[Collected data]
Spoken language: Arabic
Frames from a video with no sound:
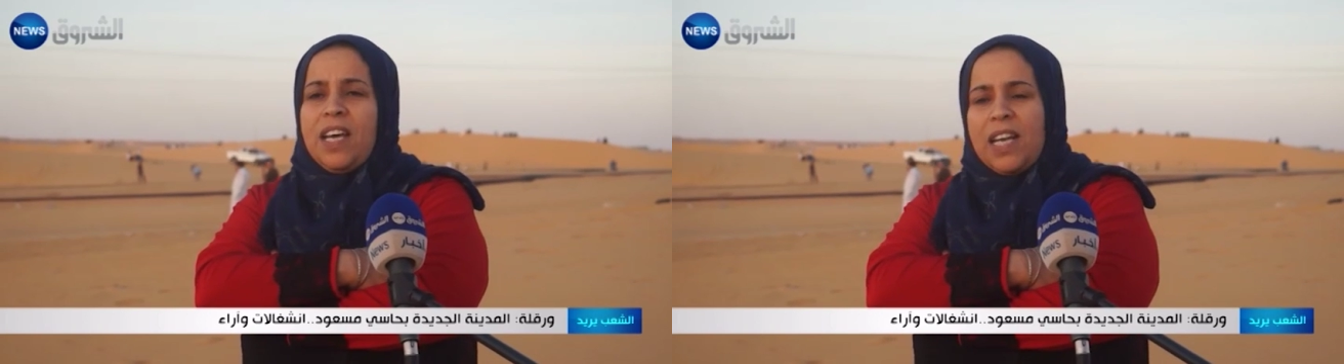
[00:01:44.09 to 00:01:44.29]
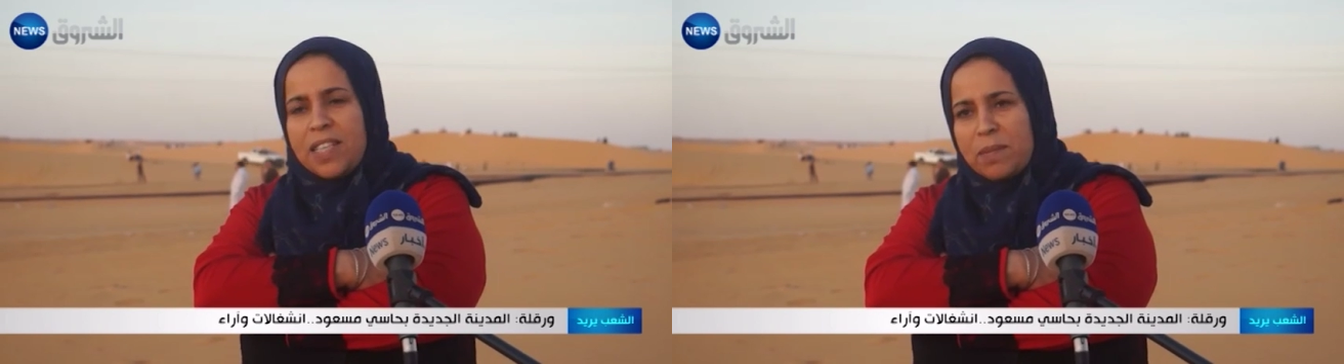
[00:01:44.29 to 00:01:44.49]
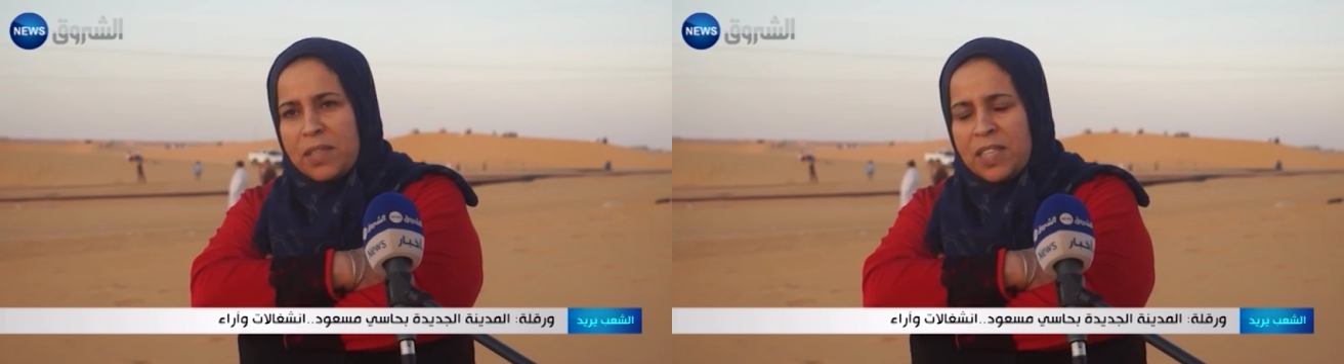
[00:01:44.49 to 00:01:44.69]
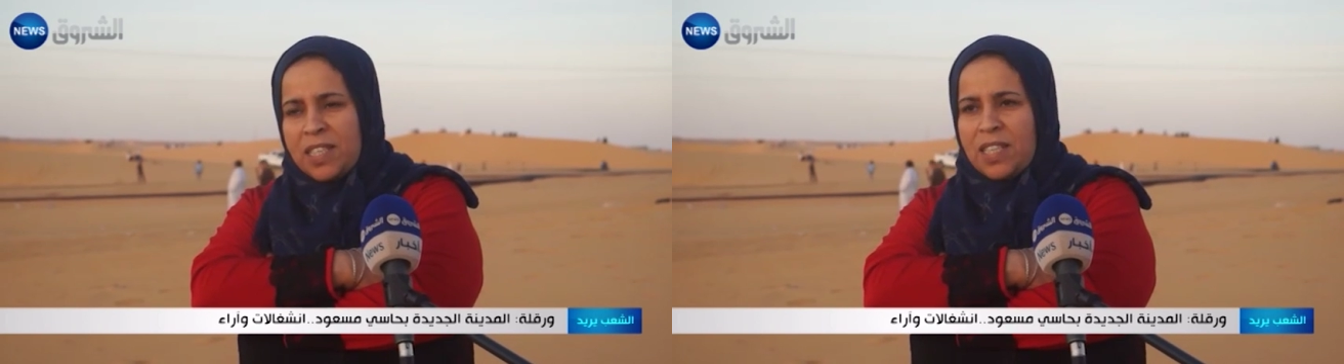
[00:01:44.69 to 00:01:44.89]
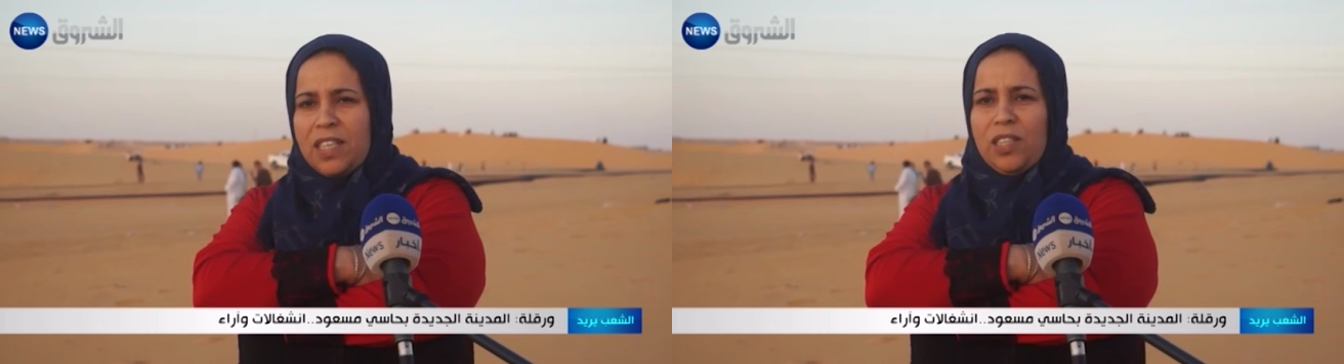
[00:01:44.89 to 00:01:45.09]
الازمه تاع
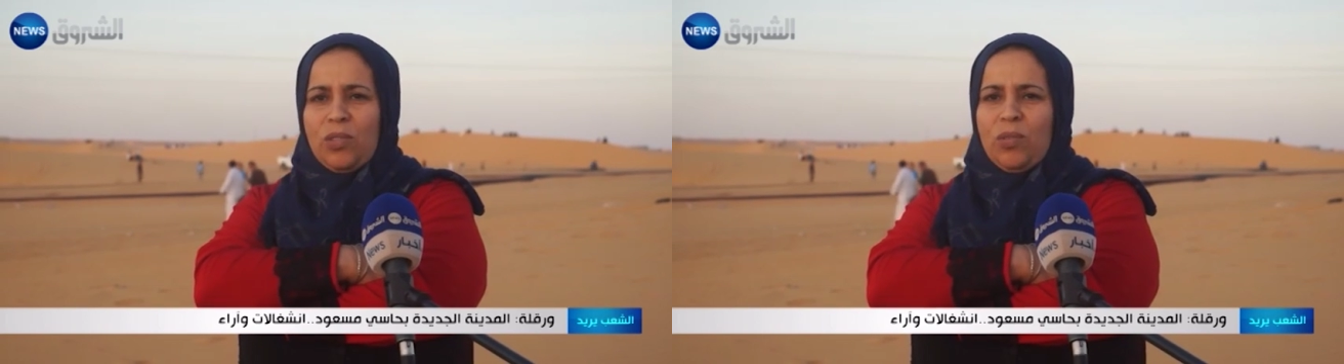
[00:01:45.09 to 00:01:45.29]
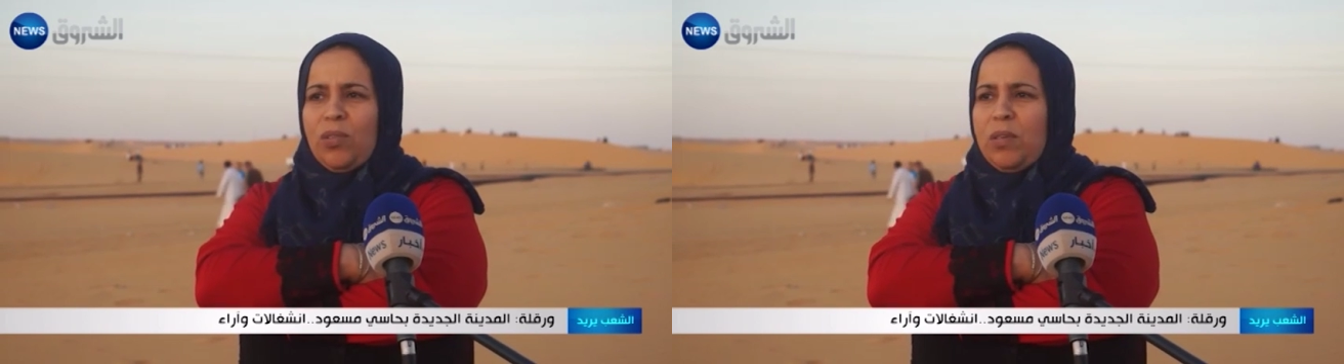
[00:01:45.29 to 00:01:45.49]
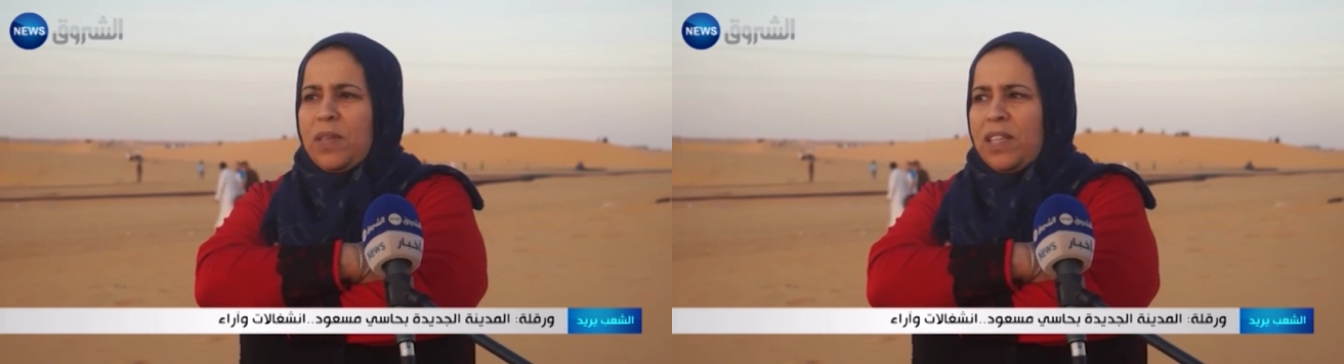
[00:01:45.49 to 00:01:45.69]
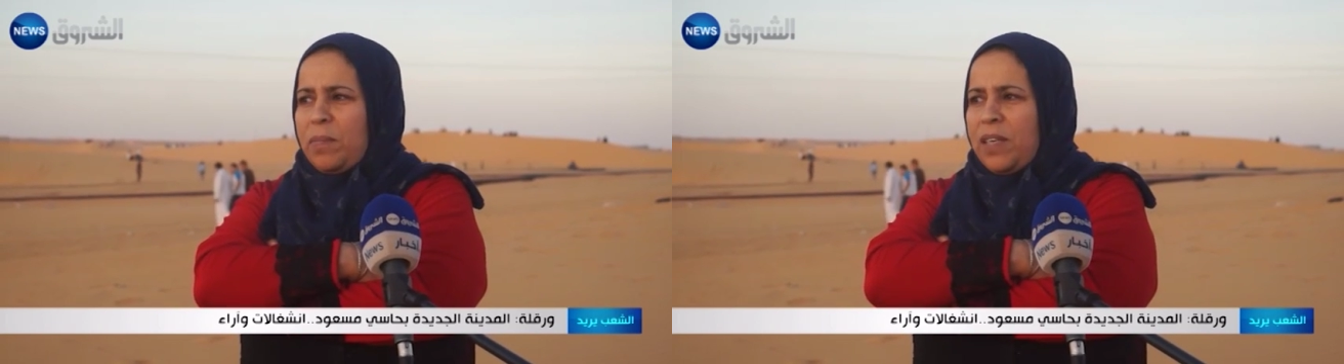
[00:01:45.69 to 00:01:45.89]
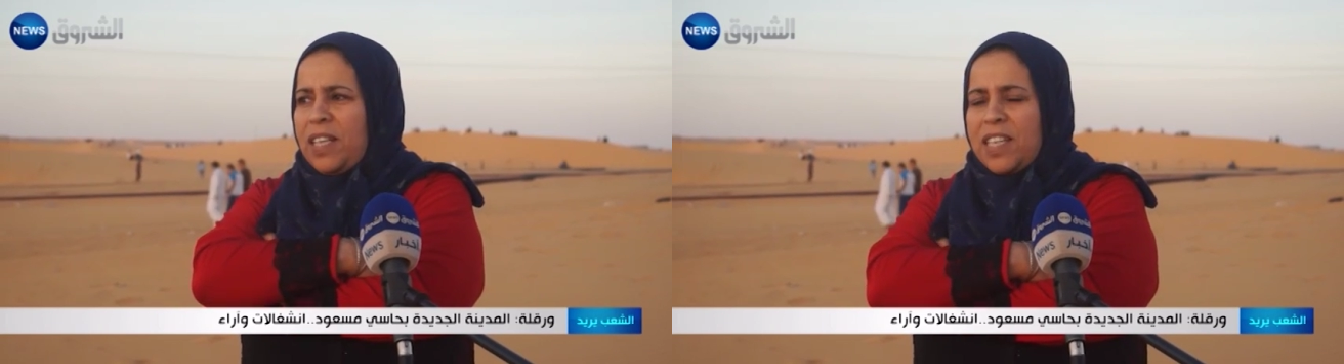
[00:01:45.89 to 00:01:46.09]
السكن تروح ماذا
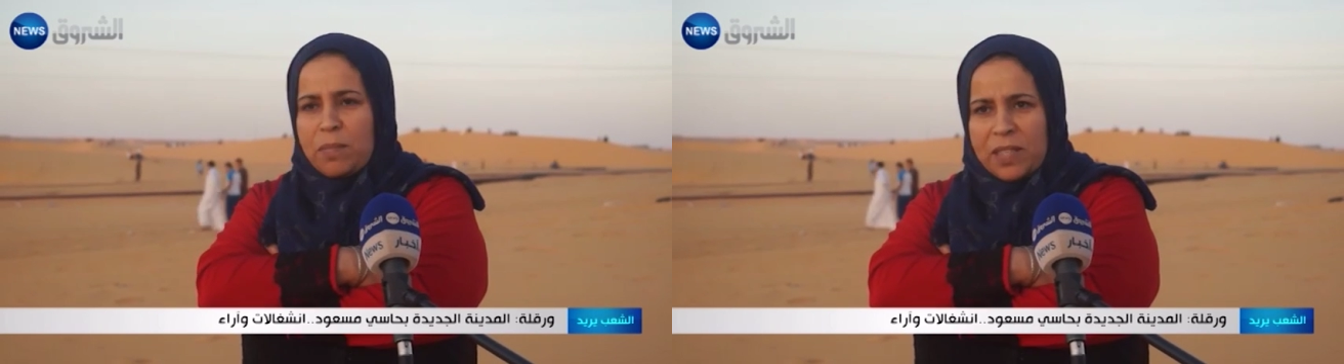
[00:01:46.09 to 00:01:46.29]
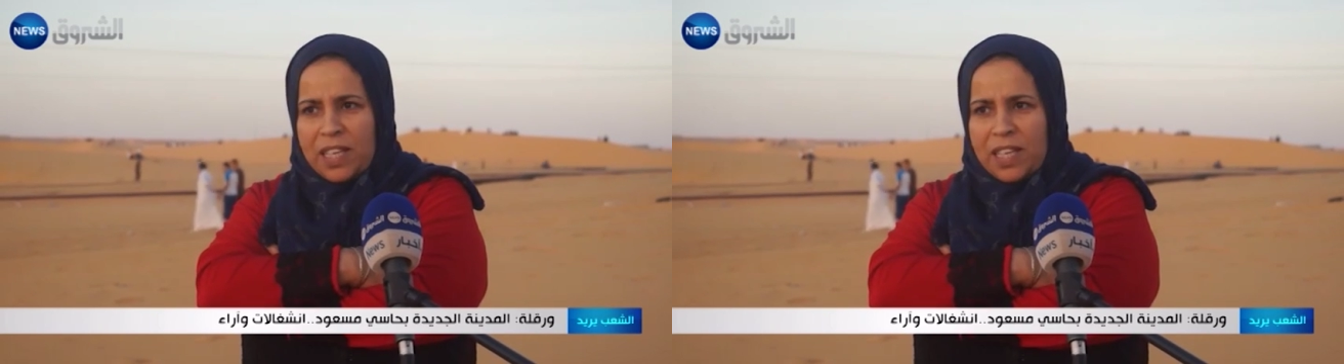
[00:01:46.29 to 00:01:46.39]
بينا الازمه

WHAT THE TASK REQUIRES
What's needed is every record restated exactly, pictures excluded.

RESULT OF THE TASK
Spoken language: Arabic
Frames from a video with no sound:
[00:01:44.09 to 00:01:44.29]
[00:01:44.29 to 00:01:44.49]
[00:01:44.49 to 00:01:44.69]
[00:01:44.69 to 00:01:44.89]
[00:01:44.89 to 00:01:45.09]
الازمه تاع
[00:01:45.09 to 00:01:45.29]
[00:01:45.29 to 00:01:45.49]
[00:01:45.49 to 00:01:45.69]
[00:01:45.69 to 00:01:45.89]
[00:01:45.89 to 00:01:46.09]
السكن تروح ماذا
[00:01:46.09 to 00:01:46.29]
[00:01:46.29 to 00:01:46.39]
بينا الازمه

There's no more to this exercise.